Aim of the exercise | Print the data below verbatim, minus images.

Records for this task |
┌──
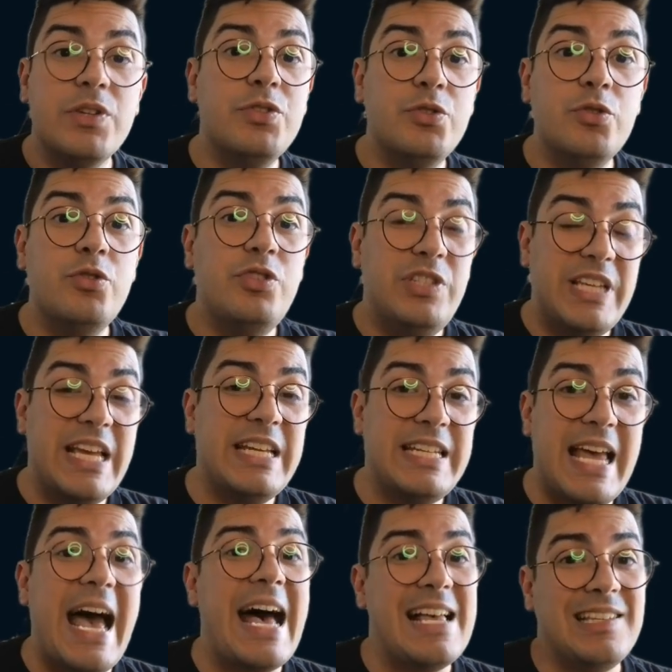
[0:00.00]
to send
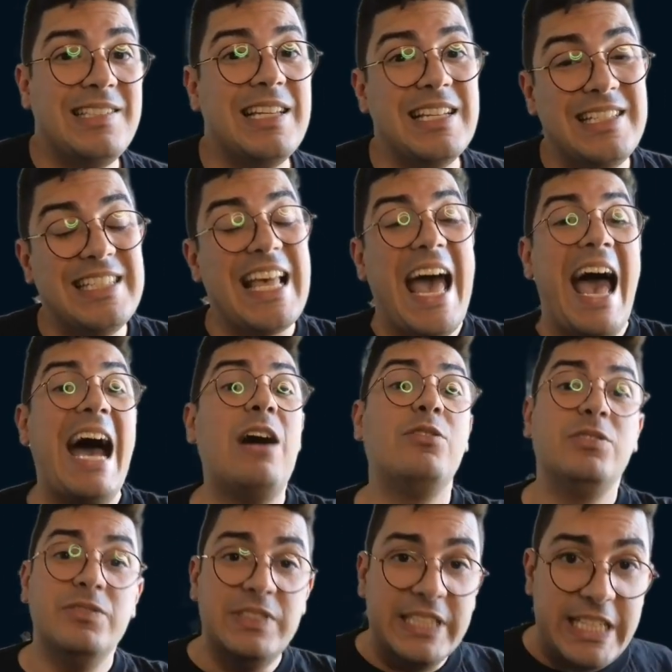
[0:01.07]
assets out
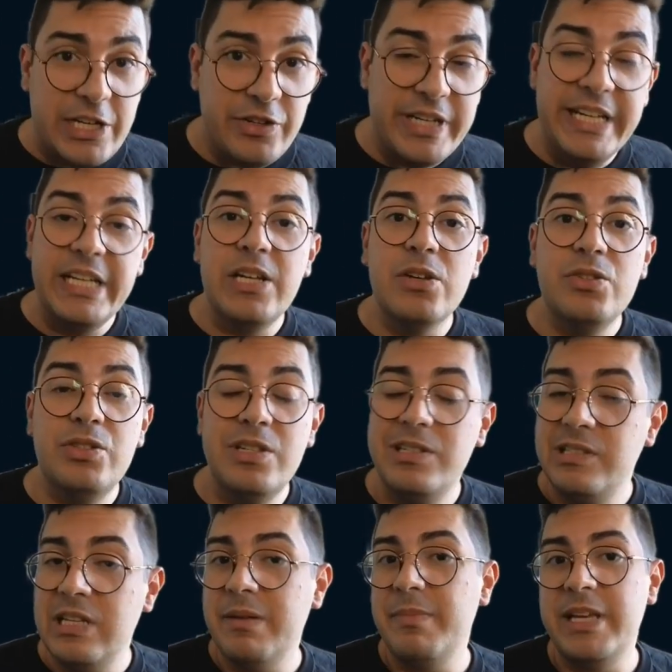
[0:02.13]
of the near
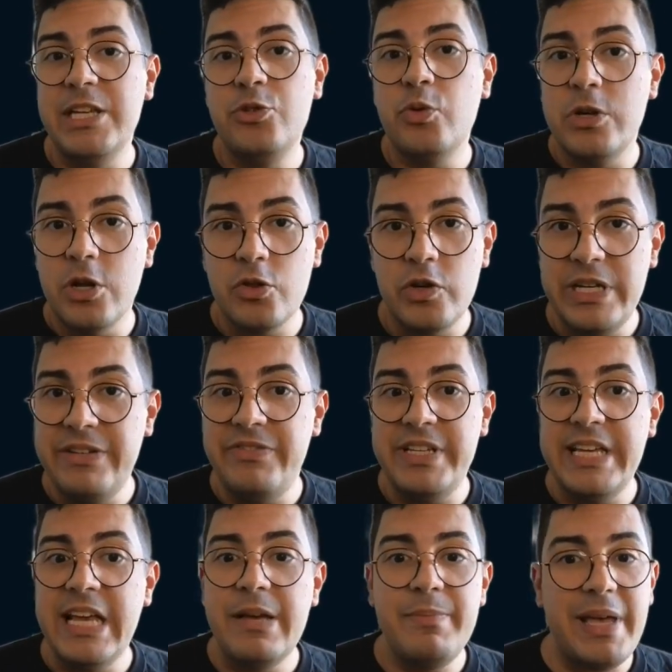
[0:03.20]
ecosystem into another
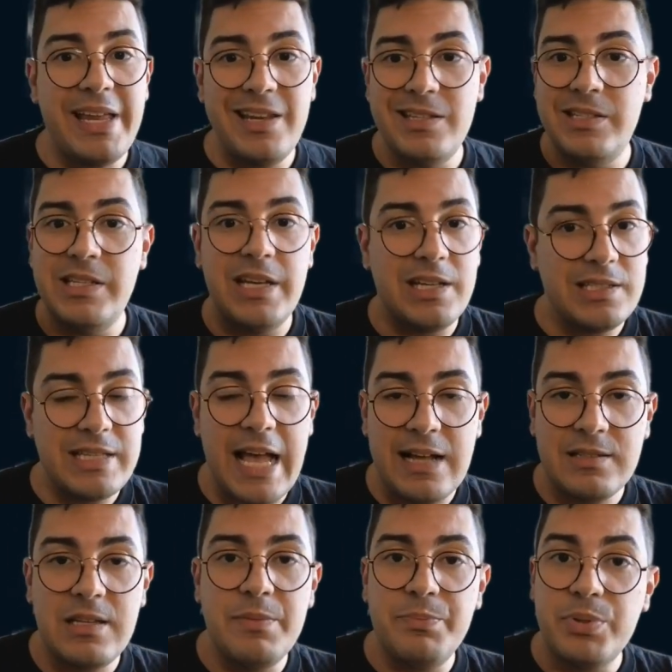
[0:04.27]
EVM, it is the exact
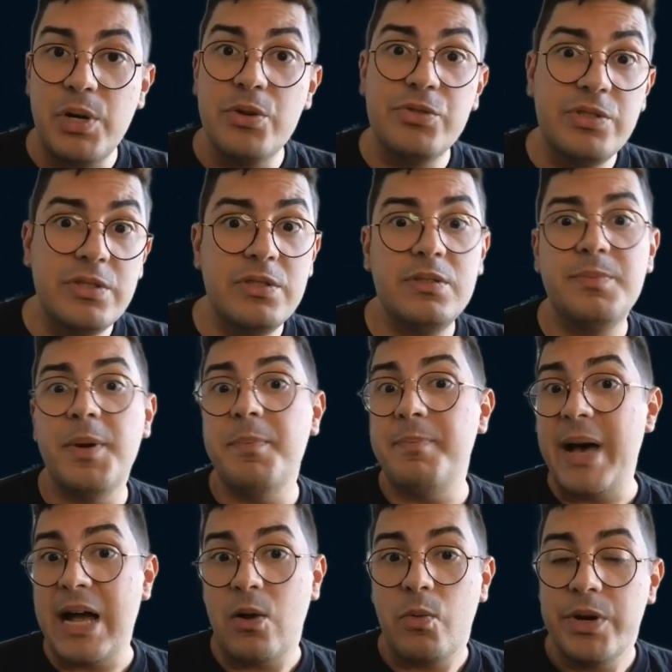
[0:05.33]
same process, but
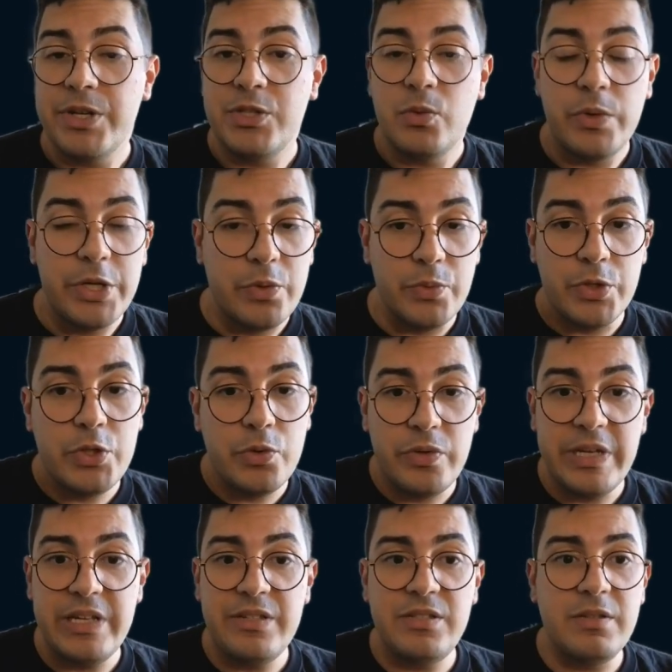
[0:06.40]
backwards. So what you would do
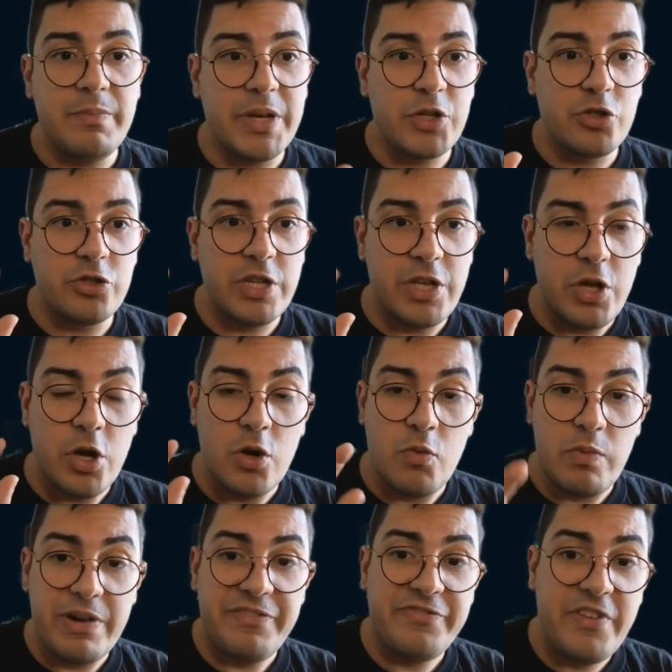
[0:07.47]
is make sure that you go to
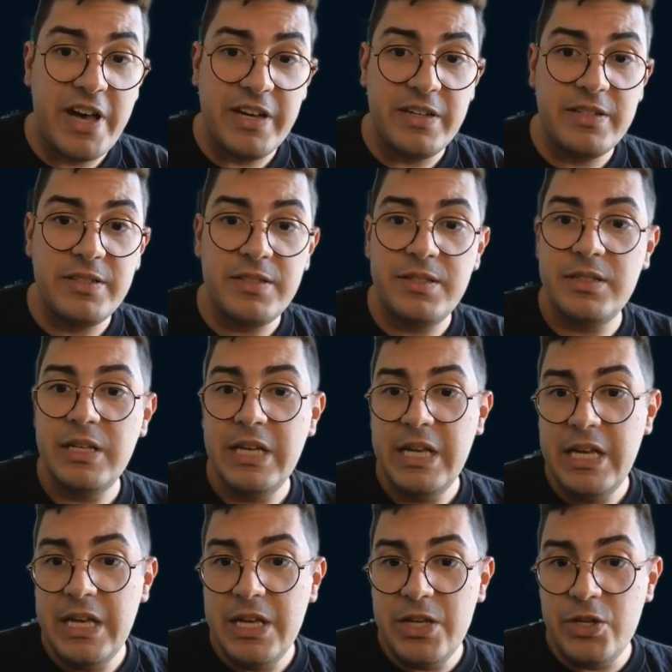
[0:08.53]
Ref.Finance,
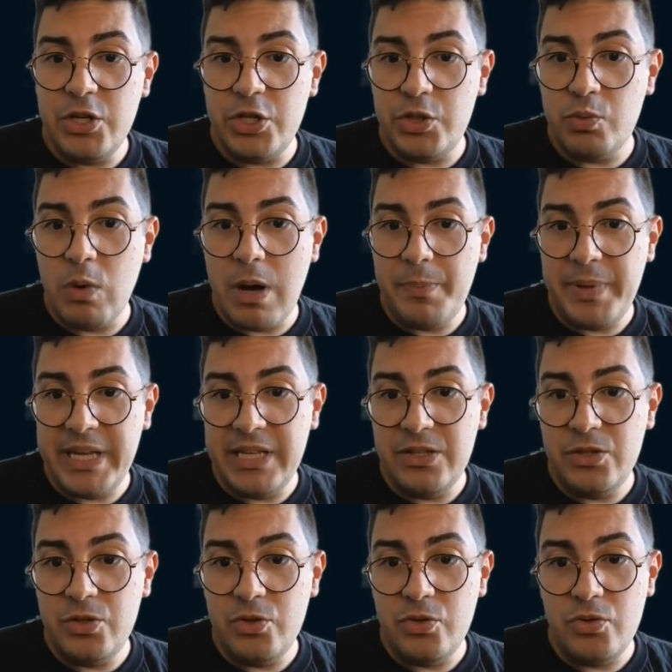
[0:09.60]
you swap
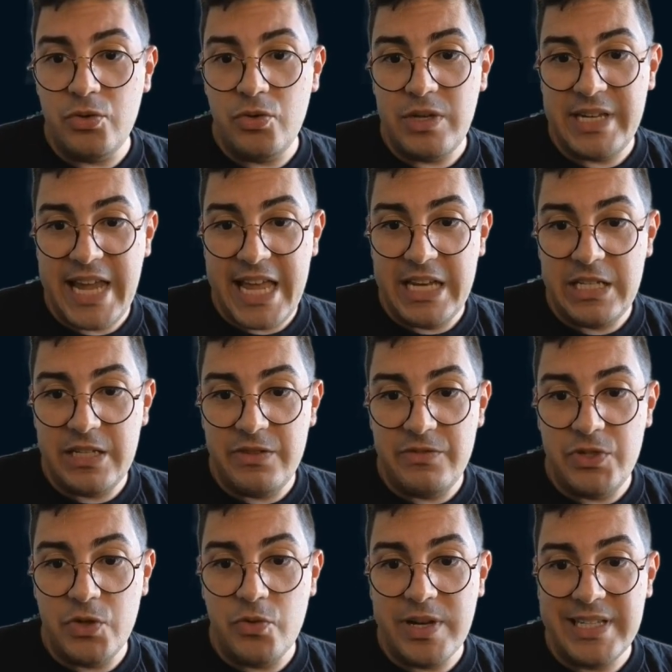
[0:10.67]
into native
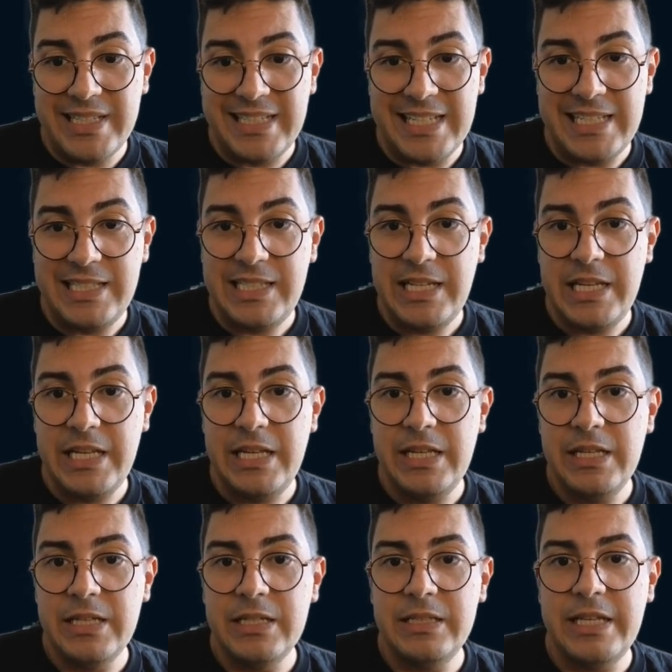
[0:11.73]

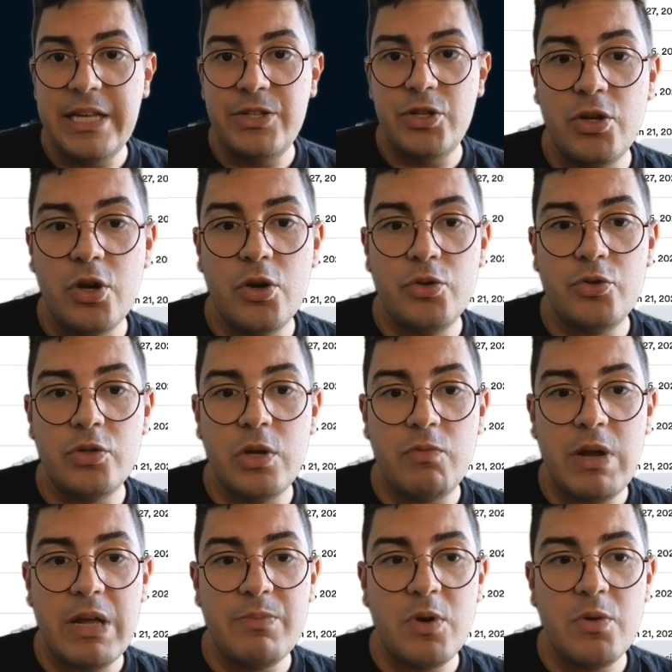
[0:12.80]
USDC, then you to the
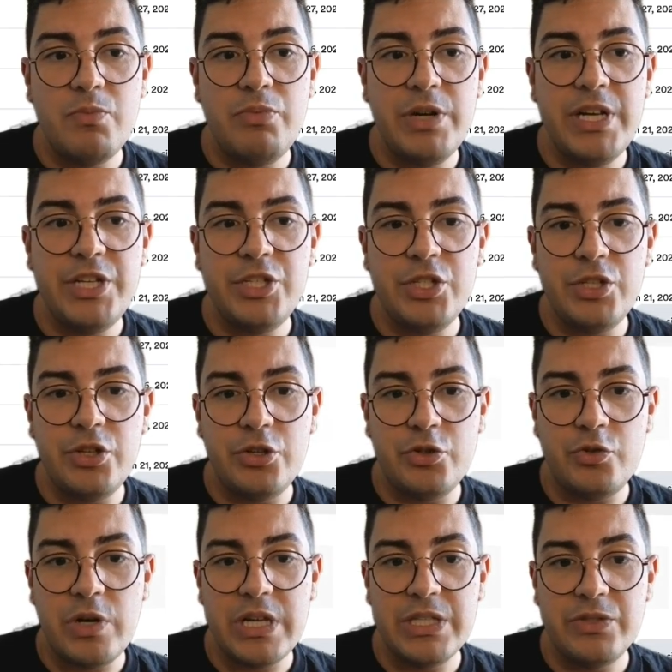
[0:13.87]
Rainbow Bridge, you
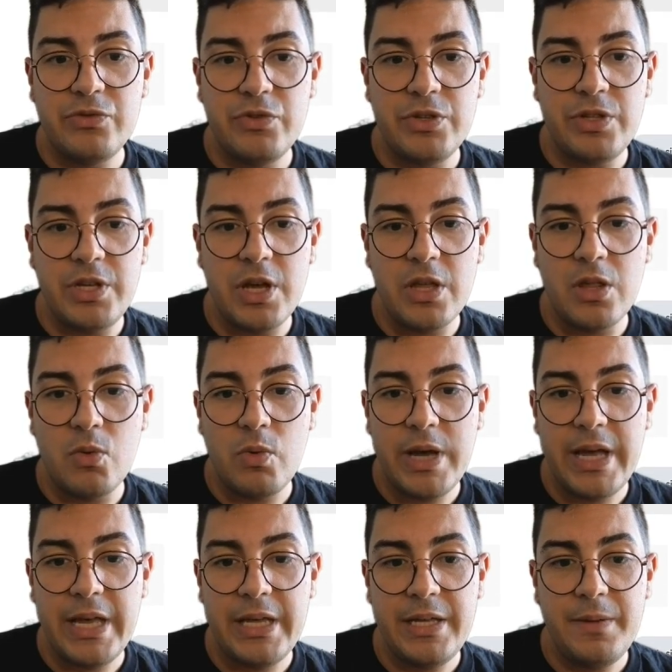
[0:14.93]
transfer the other
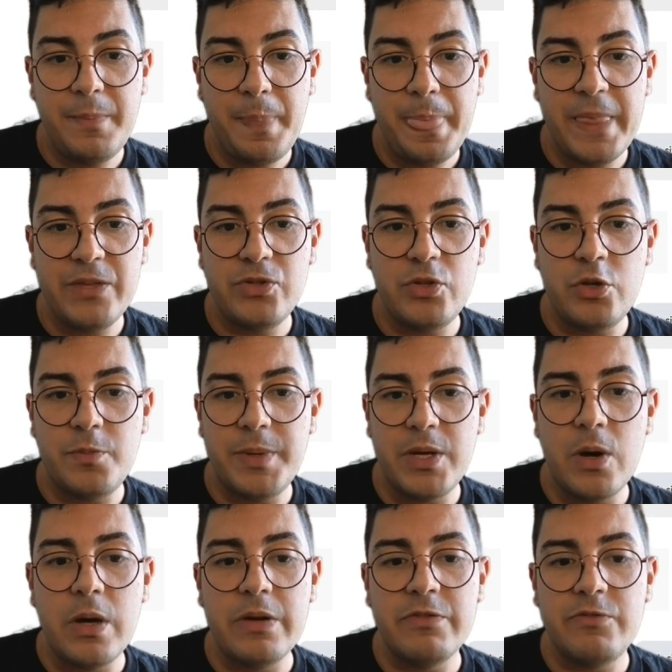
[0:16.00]
way. So you'd be
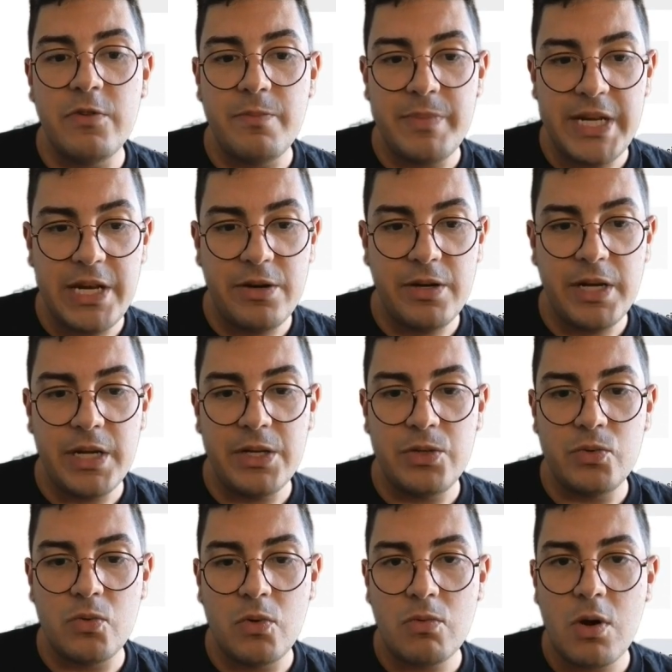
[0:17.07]
going from near
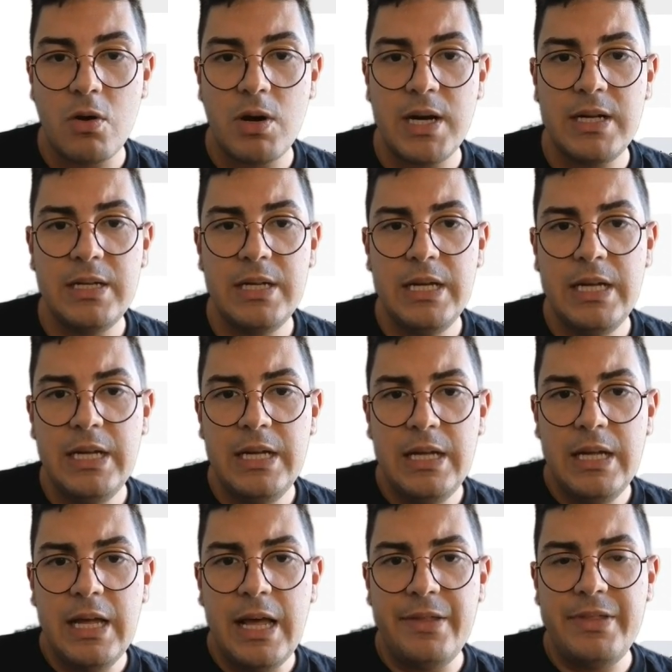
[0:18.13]
into Aurora.
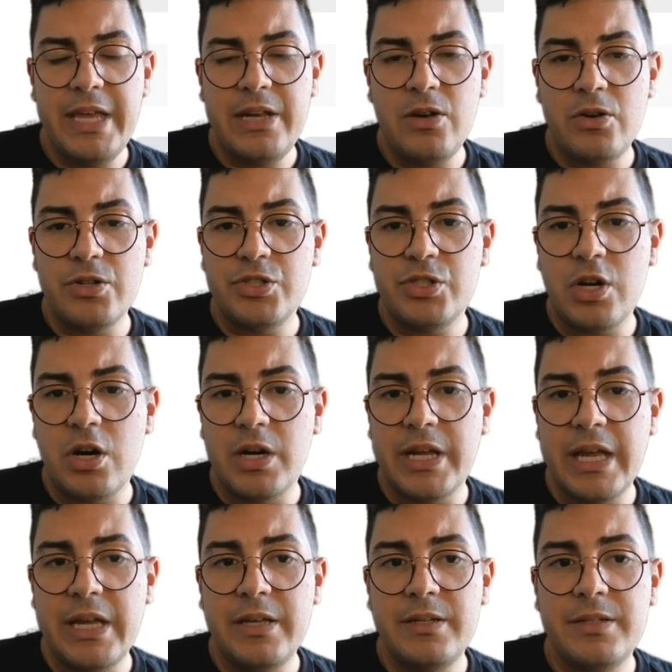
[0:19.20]
And then on
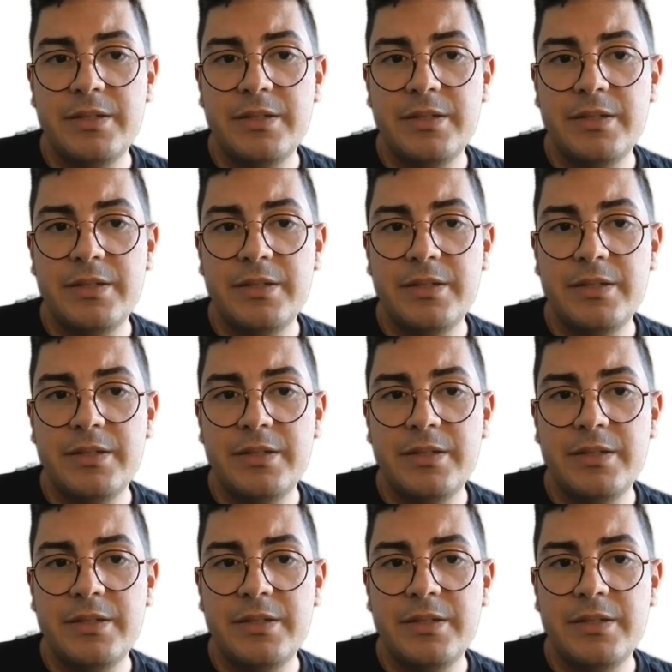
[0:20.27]
Stargate,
└──
Answer for this exercise |
[0:00.00]
to send
[0:01.07]
assets out
[0:02.13]
of the near
[0:03.20]
ecosystem into another
[0:04.27]
EVM, it is the exact
[0:05.33]
same process, but
[0:06.40]
backwards. So what you would do
[0:07.47]
is make sure that you go to
[0:08.53]
Ref.Finance,
[0:09.60]
you swap
[0:10.67]
into native
[0:11.73]

[0:12.80]
USDC, then you to the
[0:13.87]
Rainbow Bridge, you
[0:14.93]
transfer the other
[0:16.00]
way. So you'd be
[0:17.07]
going from near
[0:18.13]
into Aurora.
[0:19.20]
And then on
[0:20.27]
Stargate,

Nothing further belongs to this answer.